How will the Autumn Budget announcements affect farming businesses?

The Savills Blog

How will the Autumn Budget announcements affect farming businesses?

Whilst the budget announcements on Agricultural Property Relief (APR) and Business Property Relief (BPR) have sent ripples through the agriculture sector and are commanding prime time slots on the air waves, there are several announcements that were made that will significantly affect all rural businesses, which are rumbling under the radar.

Changes to Agricultural Property Relief and Business Property Relief

It would be remiss not to start with the APR/BPR reform though, due to the fact the current Defra Secretary of State, Steve Reed, told delegates at the CLA Conference in November 2023 that “Labour has no intention of changing Agricultural Property Relief”.

For many businesses, APR and BPR was a default position and the reliefs relied upon from the inheritance tax mitigation toolbox. For some farming businesses, this meant succession planning was rarely more than a thought.

Our family farming business falls into the category of reliance and whilst succession planning was discussed, it remained a discussion with no alternative plans installed. With a father at 77 years old these reforms are forcing alternatives to be explored. I fear it is too late for my generation; by the time we get a plan, I’ll be thinking of my own succession planning and that is being cited by the government as a reason for reform.

We need to review the detail of the proposals and we understand there will be a technical consultation early next year around specific impacts on trusts and gifts linked to trusts rather than the concept overall. The implementation will follow in April 2026. However, options could include reviewing the business structure to mitigate any impacts and, the seven year lifetime transfer relief has been unchanged. Where this is not available the options to cover the tax demand include repayment over 10 years interest free or, we may see land being brought to the market to cover the tax burden.

A number of stakeholders in the industry have mooted the idea of the government supporting those older generation farmers with transition times/relief where options for planning are now limited due to their age.

The impact on land values

A big question now on everyone’s lips is what impact does the reform have on land values. The assumption is that the benefit of investing in land due to the tax reliefs has diminished. Once more detail has been released and the options explored, we will understand the tax relief options available to ensure land remains a tax efficient investment. Additionally, with the range of demands from land we will continue to see a range of purchaser types in the market who will have their own reasons for investing in land notwithstanding the tax benefit. From Savills rural research data, 54% of buyers in 2023 were non-farmers.  

So far in 2024 we have seen a softening of land values compared to the same period in 2023 and this has largely been driven by uncertainty in the marketplace with a general election, budget review and agriculture transition. The emergence of certainty by the government regarding future priorities will underpin future values in the market. Ultimately, it will take a material change in supply and demand dynamics to significantly impact pricing and time will tell if that will be the case. We can only focus on the knowns. And what we know is that land is in demand. 

Land as an asset class continues to remain a good investment opportunity for a number of reasons:

  1. as a hedge against inflation
  2. as a vital component to the government in achieving multiple targets e.g. environmental, development, energy and food production.
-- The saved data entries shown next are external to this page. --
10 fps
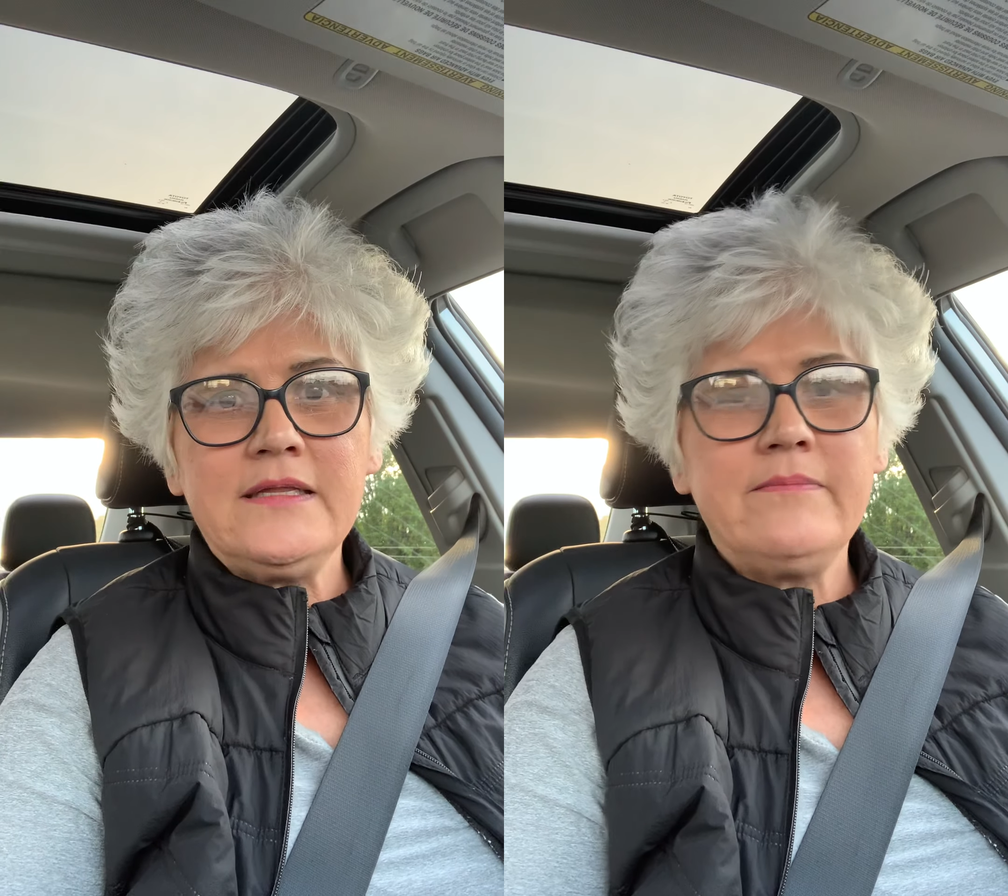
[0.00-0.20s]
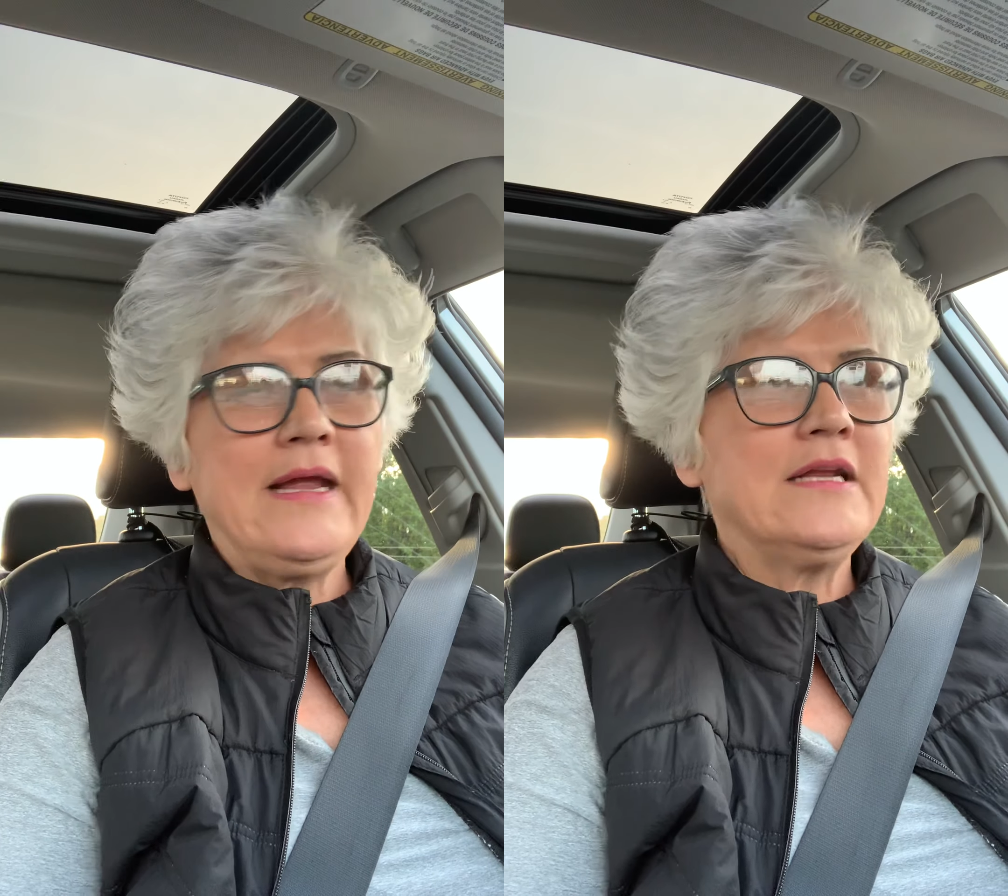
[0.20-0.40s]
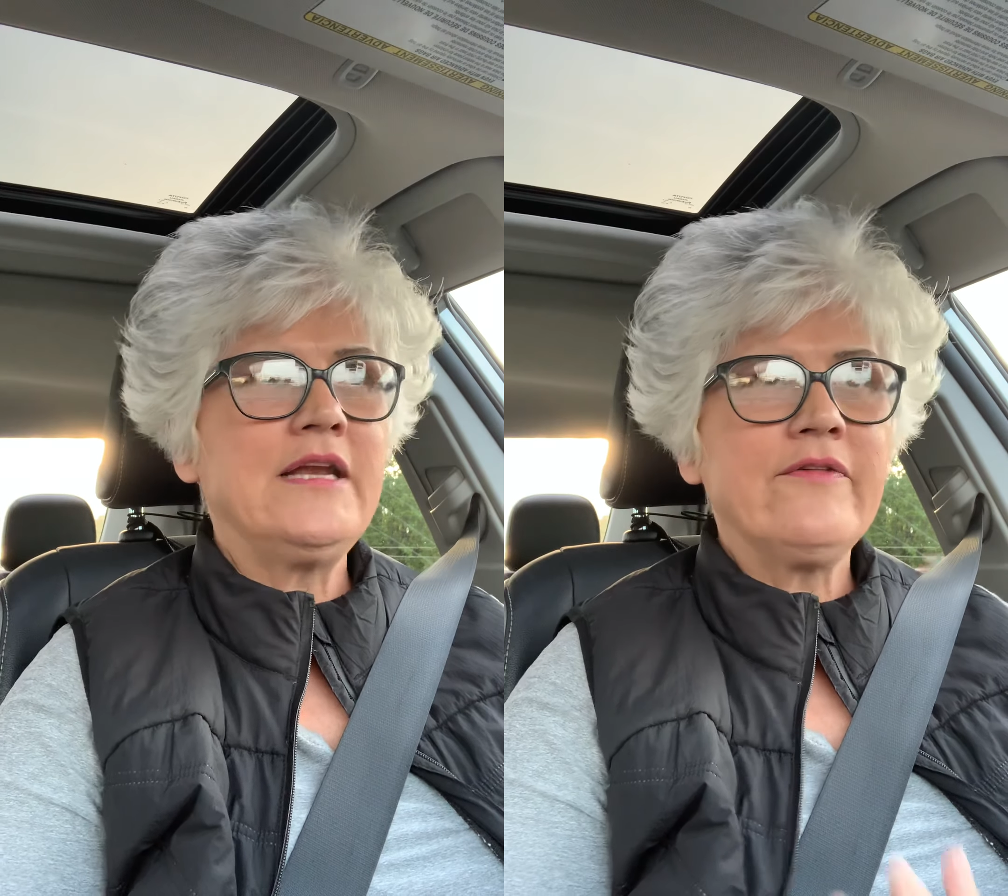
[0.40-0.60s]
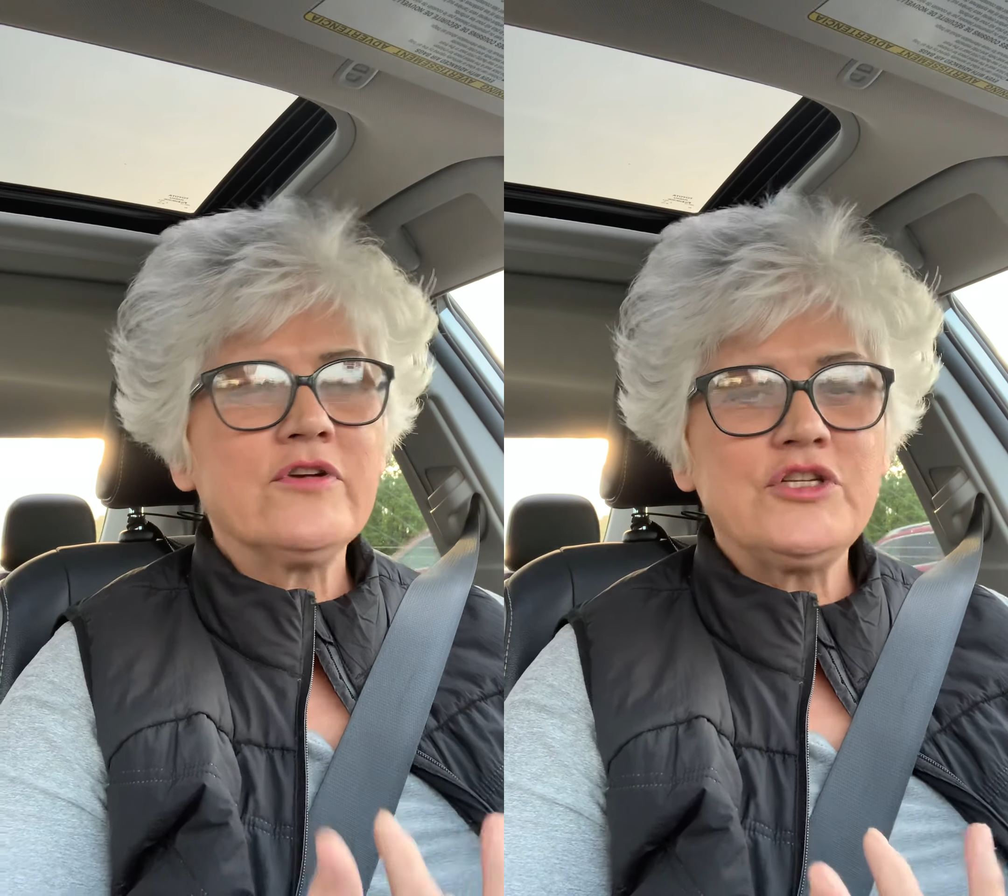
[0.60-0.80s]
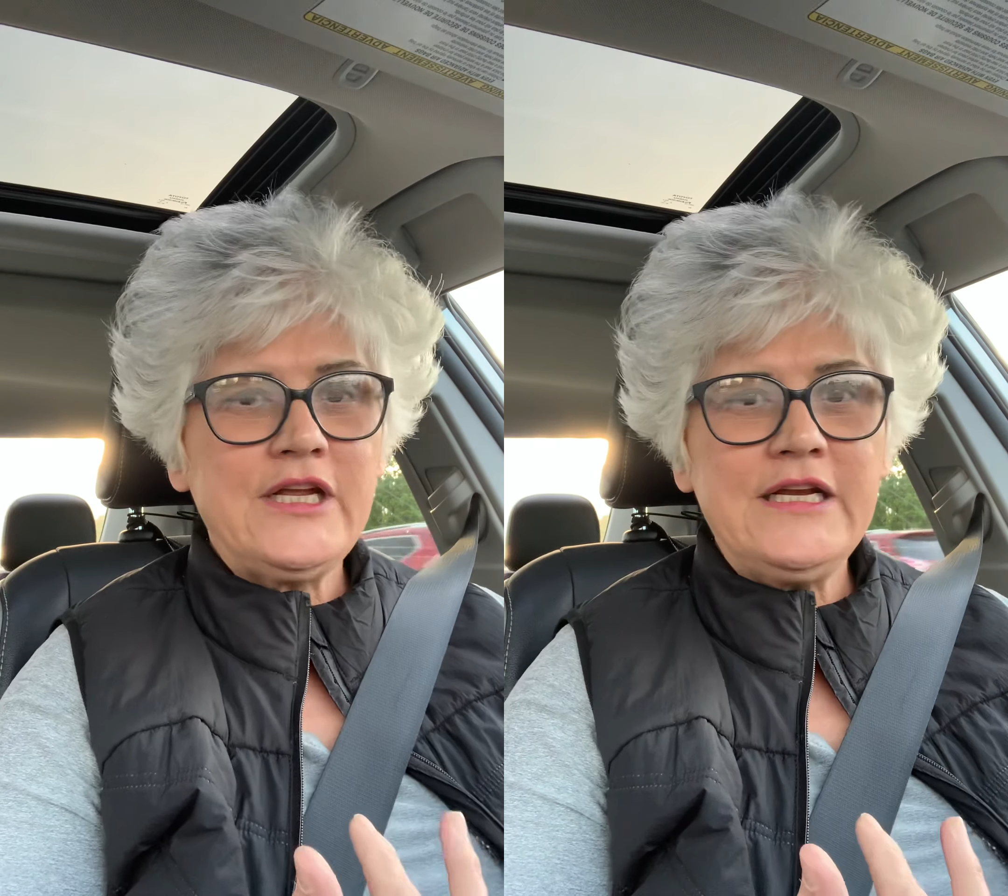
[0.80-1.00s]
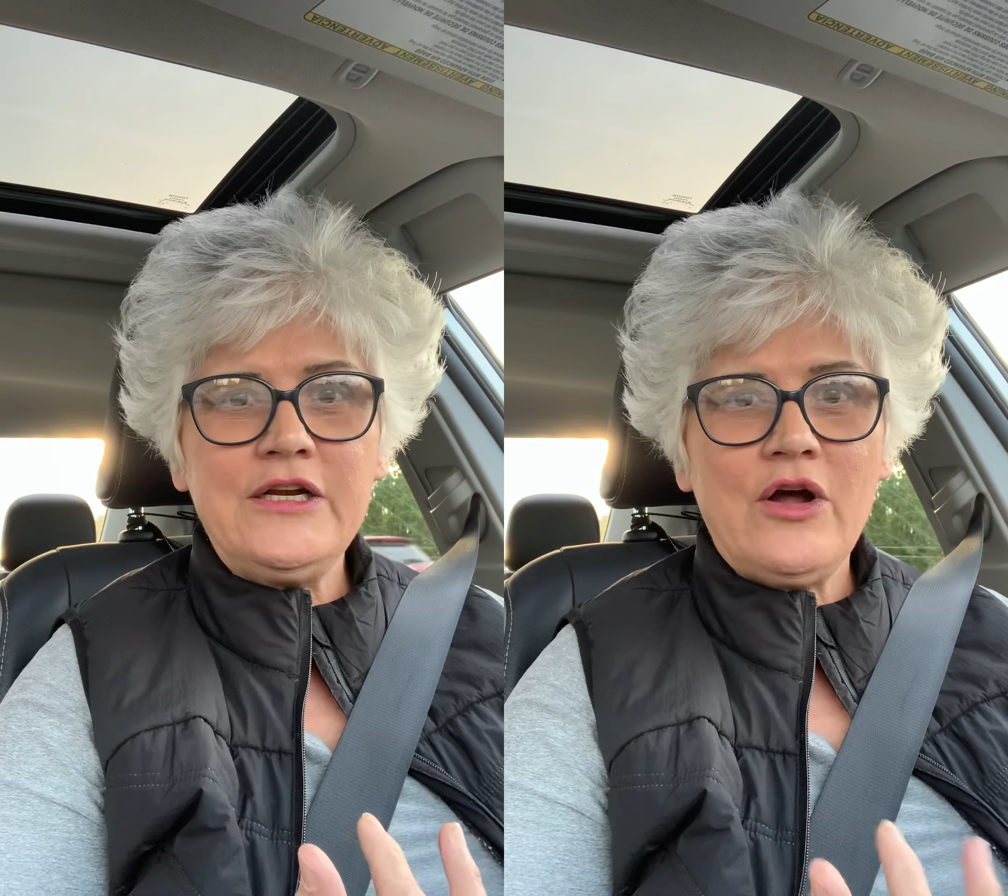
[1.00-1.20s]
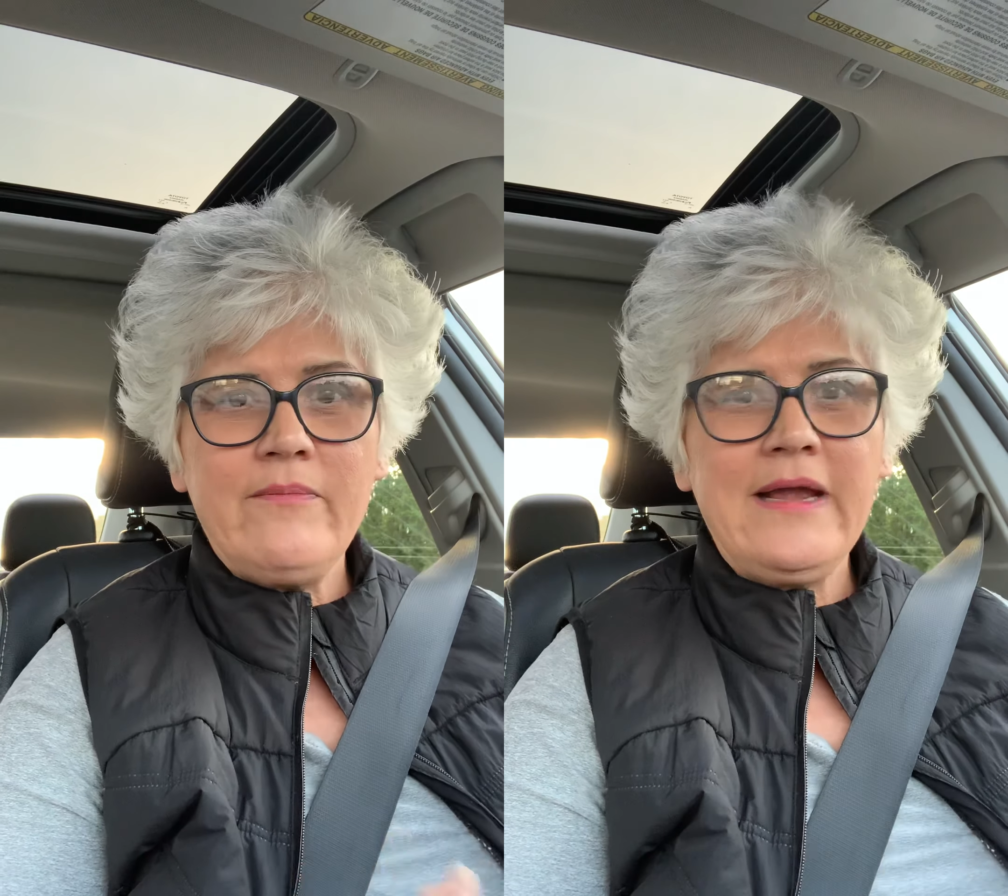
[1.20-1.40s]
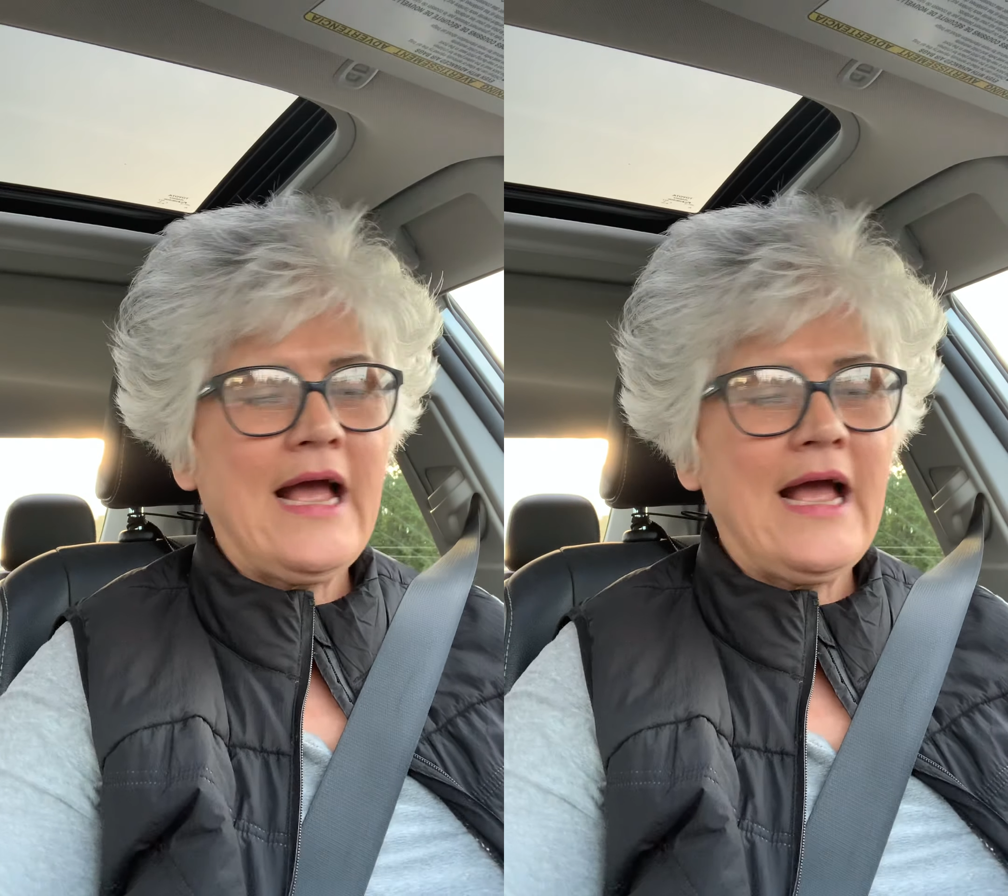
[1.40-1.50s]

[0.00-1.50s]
The man never cheated on me.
Land is in demand
  3. as a favourable hedge against tax demands compared to some other asset classes
Additional impacts on farming businesses

Onto matters I believe are running under the radar and which will impact the operation of businesses. 

The increase in minimum wage and employer national insurance contribution will significantly impact many. The impact will be a slowing of growth, as costs increase there will be less capital available to invest in the growth of businesses. 

More imminent is the acceleration of cuts to the delinked payment. 2023 was the last year of the Basic Payment Scheme (BPS) with 2024 seeing a drop in payments received through the delinked payment (based on the average of the reference period 2020 – 2022). The proposal was to continue reducing the payments until 2027; however, the autumn budget announcements have accelerated the reduction. A 76% reduction will be applied to the first £30,000 of a payment, and the element over £30,000 is being cut entirely. Therefore the maximum payment in 2025 will be £7,200. Businesses will need to plan for this cash flow impact.